Brief — Reproduce the listing below word for word and exclude any picture.

/---

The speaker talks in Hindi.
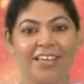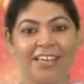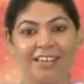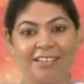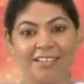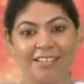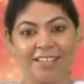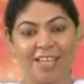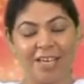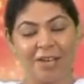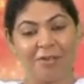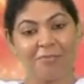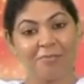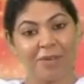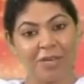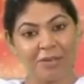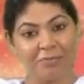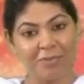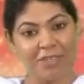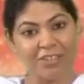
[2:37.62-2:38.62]
इससे
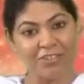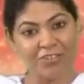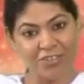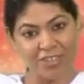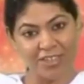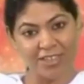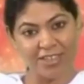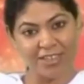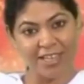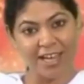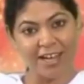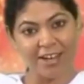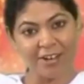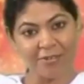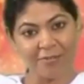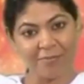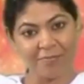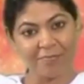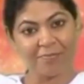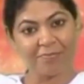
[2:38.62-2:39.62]
मन में चिंता
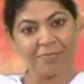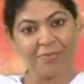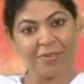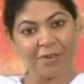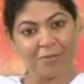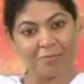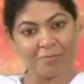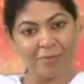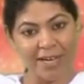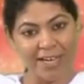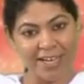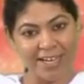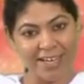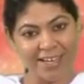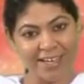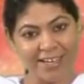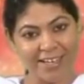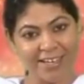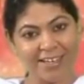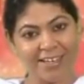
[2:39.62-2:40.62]
भय
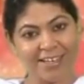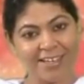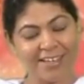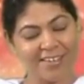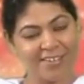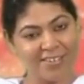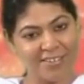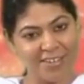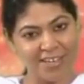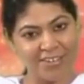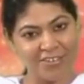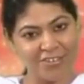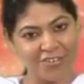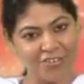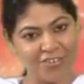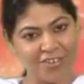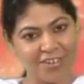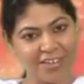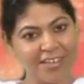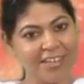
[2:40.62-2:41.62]

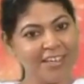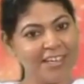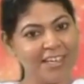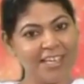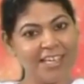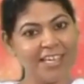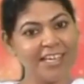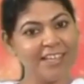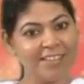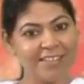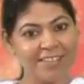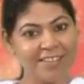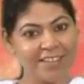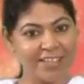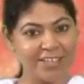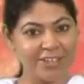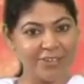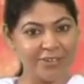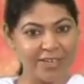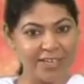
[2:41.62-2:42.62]
टेंशन
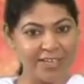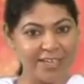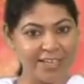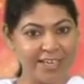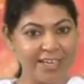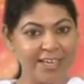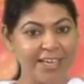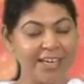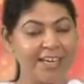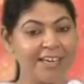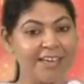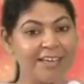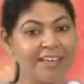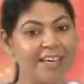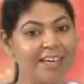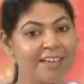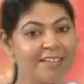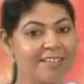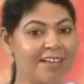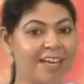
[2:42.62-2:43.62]
इनसिक्योरिटी
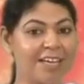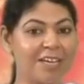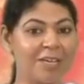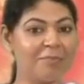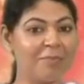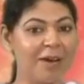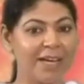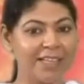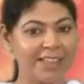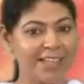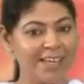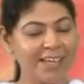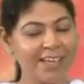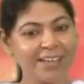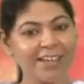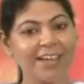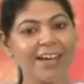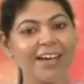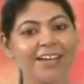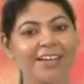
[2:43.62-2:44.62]
ये सारी बातें
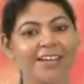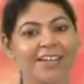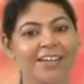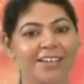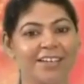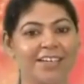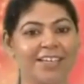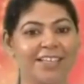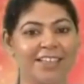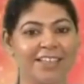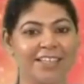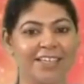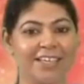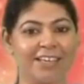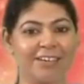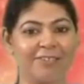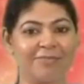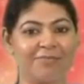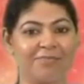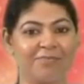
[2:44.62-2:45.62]
घर कर लेती
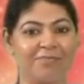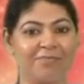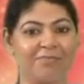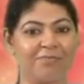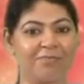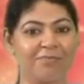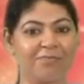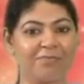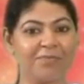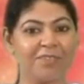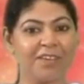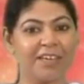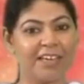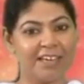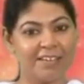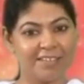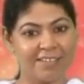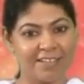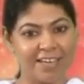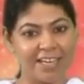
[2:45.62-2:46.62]
हैं
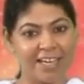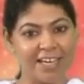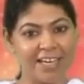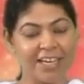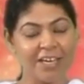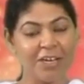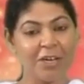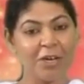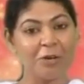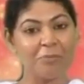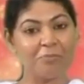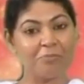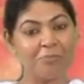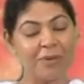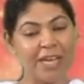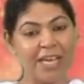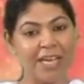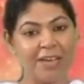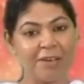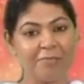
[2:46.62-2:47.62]
इसलिए
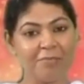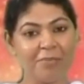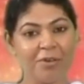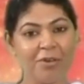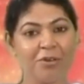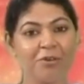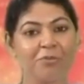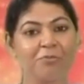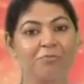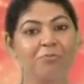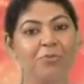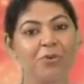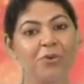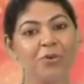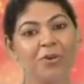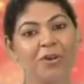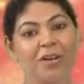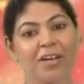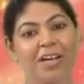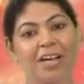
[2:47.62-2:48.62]
प्रेम
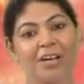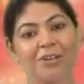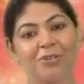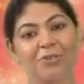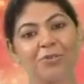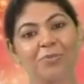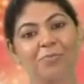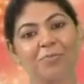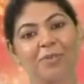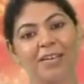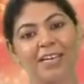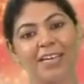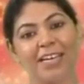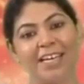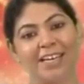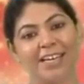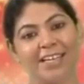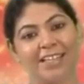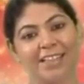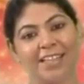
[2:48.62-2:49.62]
मोह का रूप
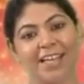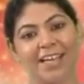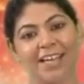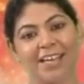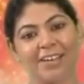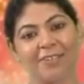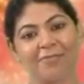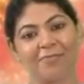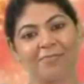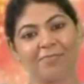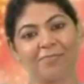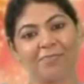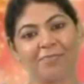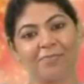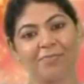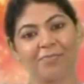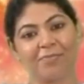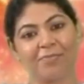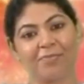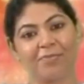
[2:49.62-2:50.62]
ले लेता है
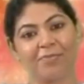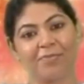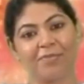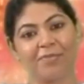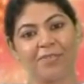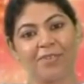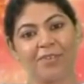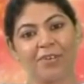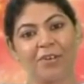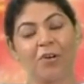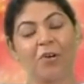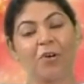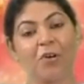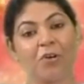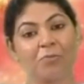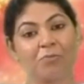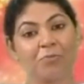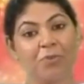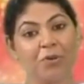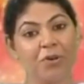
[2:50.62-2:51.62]

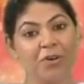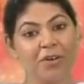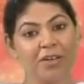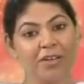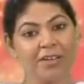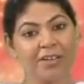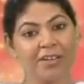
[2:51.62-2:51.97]
और मोह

\---

Output for this exercise —
The speaker talks in Hindi.
[2:37.62-2:38.62]
इससे
[2:38.62-2:39.62]
मन में चिंता
[2:39.62-2:40.62]
भय
[2:40.62-2:41.62]

[2:41.62-2:42.62]
टेंशन
[2:42.62-2:43.62]
इनसिक्योरिटी
[2:43.62-2:44.62]
ये सारी बातें
[2:44.62-2:45.62]
घर कर लेती
[2:45.62-2:46.62]
हैं
[2:46.62-2:47.62]
इसलिए
[2:47.62-2:48.62]
प्रेम
[2:48.62-2:49.62]
मोह का रूप
[2:49.62-2:50.62]
ले लेता है
[2:50.62-2:51.62]

[2:51.62-2:51.97]
और मोह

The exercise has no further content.